_HOW TO COMPLETE THIS TASK_.
Print the listing below in full. Alter nothing.

··· DATA RECORDS ···

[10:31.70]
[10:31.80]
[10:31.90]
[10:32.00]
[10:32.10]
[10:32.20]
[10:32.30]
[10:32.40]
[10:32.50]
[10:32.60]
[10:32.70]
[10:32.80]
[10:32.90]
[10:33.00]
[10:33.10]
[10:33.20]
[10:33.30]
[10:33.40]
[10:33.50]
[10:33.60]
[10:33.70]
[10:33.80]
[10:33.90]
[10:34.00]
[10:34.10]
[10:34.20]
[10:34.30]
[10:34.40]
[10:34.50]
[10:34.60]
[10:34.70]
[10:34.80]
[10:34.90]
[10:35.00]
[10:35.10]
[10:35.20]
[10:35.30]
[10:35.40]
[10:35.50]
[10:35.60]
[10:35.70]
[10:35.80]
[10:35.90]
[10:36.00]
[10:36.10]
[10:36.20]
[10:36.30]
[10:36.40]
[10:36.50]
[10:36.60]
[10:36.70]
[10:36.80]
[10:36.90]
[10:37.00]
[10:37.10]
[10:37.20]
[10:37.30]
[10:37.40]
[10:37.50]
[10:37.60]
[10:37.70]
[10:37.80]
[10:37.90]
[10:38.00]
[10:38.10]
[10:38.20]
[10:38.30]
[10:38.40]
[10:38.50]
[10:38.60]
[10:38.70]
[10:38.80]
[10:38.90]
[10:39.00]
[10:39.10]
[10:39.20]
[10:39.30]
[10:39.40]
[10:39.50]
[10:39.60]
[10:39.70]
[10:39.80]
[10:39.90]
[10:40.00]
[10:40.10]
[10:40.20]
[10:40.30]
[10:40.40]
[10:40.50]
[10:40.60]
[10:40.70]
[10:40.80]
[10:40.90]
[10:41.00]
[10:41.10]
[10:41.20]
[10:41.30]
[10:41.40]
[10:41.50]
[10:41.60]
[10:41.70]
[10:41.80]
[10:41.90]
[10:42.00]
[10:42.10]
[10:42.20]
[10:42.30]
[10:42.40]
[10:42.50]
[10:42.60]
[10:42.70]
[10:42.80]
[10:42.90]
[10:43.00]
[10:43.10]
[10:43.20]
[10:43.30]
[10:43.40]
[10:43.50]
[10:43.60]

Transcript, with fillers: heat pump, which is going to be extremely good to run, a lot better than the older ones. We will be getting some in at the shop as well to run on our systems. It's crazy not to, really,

···

_COMPLETED EXERCISE_.
[10:31.70]
[10:31.80]
[10:31.90]
[10:32.00]
[10:32.10]
[10:32.20]
[10:32.30]
[10:32.40]
[10:32.50]
[10:32.60]
[10:32.70]
[10:32.80]
[10:32.90]
[10:33.00]
[10:33.10]
[10:33.20]
[10:33.30]
[10:33.40]
[10:33.50]
[10:33.60]
[10:33.70]
[10:33.80]
[10:33.90]
[10:34.00]
[10:34.10]
[10:34.20]
[10:34.30]
[10:34.40]
[10:34.50]
[10:34.60]
[10:34.70]
[10:34.80]
[10:34.90]
[10:35.00]
[10:35.10]
[10:35.20]
[10:35.30]
[10:35.40]
[10:35.50]
[10:35.60]
[10:35.70]
[10:35.80]
[10:35.90]
[10:36.00]
[10:36.10]
[10:36.20]
[10:36.30]
[10:36.40]
[10:36.50]
[10:36.60]
[10:36.70]
[10:36.80]
[10:36.90]
[10:37.00]
[10:37.10]
[10:37.20]
[10:37.30]
[10:37.40]
[10:37.50]
[10:37.60]
[10:37.70]
[10:37.80]
[10:37.90]
[10:38.00]
[10:38.10]
[10:38.20]
[10:38.30]
[10:38.40]
[10:38.50]
[10:38.60]
[10:38.70]
[10:38.80]
[10:38.90]
[10:39.00]
[10:39.10]
[10:39.20]
[10:39.30]
[10:39.40]
[10:39.50]
[10:39.60]
[10:39.70]
[10:39.80]
[10:39.90]
[10:40.00]
[10:40.10]
[10:40.20]
[10:40.30]
[10:40.40]
[10:40.50]
[10:40.60]
[10:40.70]
[10:40.80]
[10:40.90]
[10:41.00]
[10:41.10]
[10:41.20]
[10:41.30]
[10:41.40]
[10:41.50]
[10:41.60]
[10:41.70]
[10:41.80]
[10:41.90]
[10:42.00]
[10:42.10]
[10:42.20]
[10:42.30]
[10:42.40]
[10:42.50]
[10:42.60]
[10:42.70]
[10:42.80]
[10:42.90]
[10:43.00]
[10:43.10]
[10:43.20]
[10:43.30]
[10:43.40]
[10:43.50]
[10:43.60]

Transcript, with fillers: heat pump, which is going to be extremely good to run, a lot better than the older ones. We will be getting some in at the shop as well to run on our systems. It's crazy not to, really,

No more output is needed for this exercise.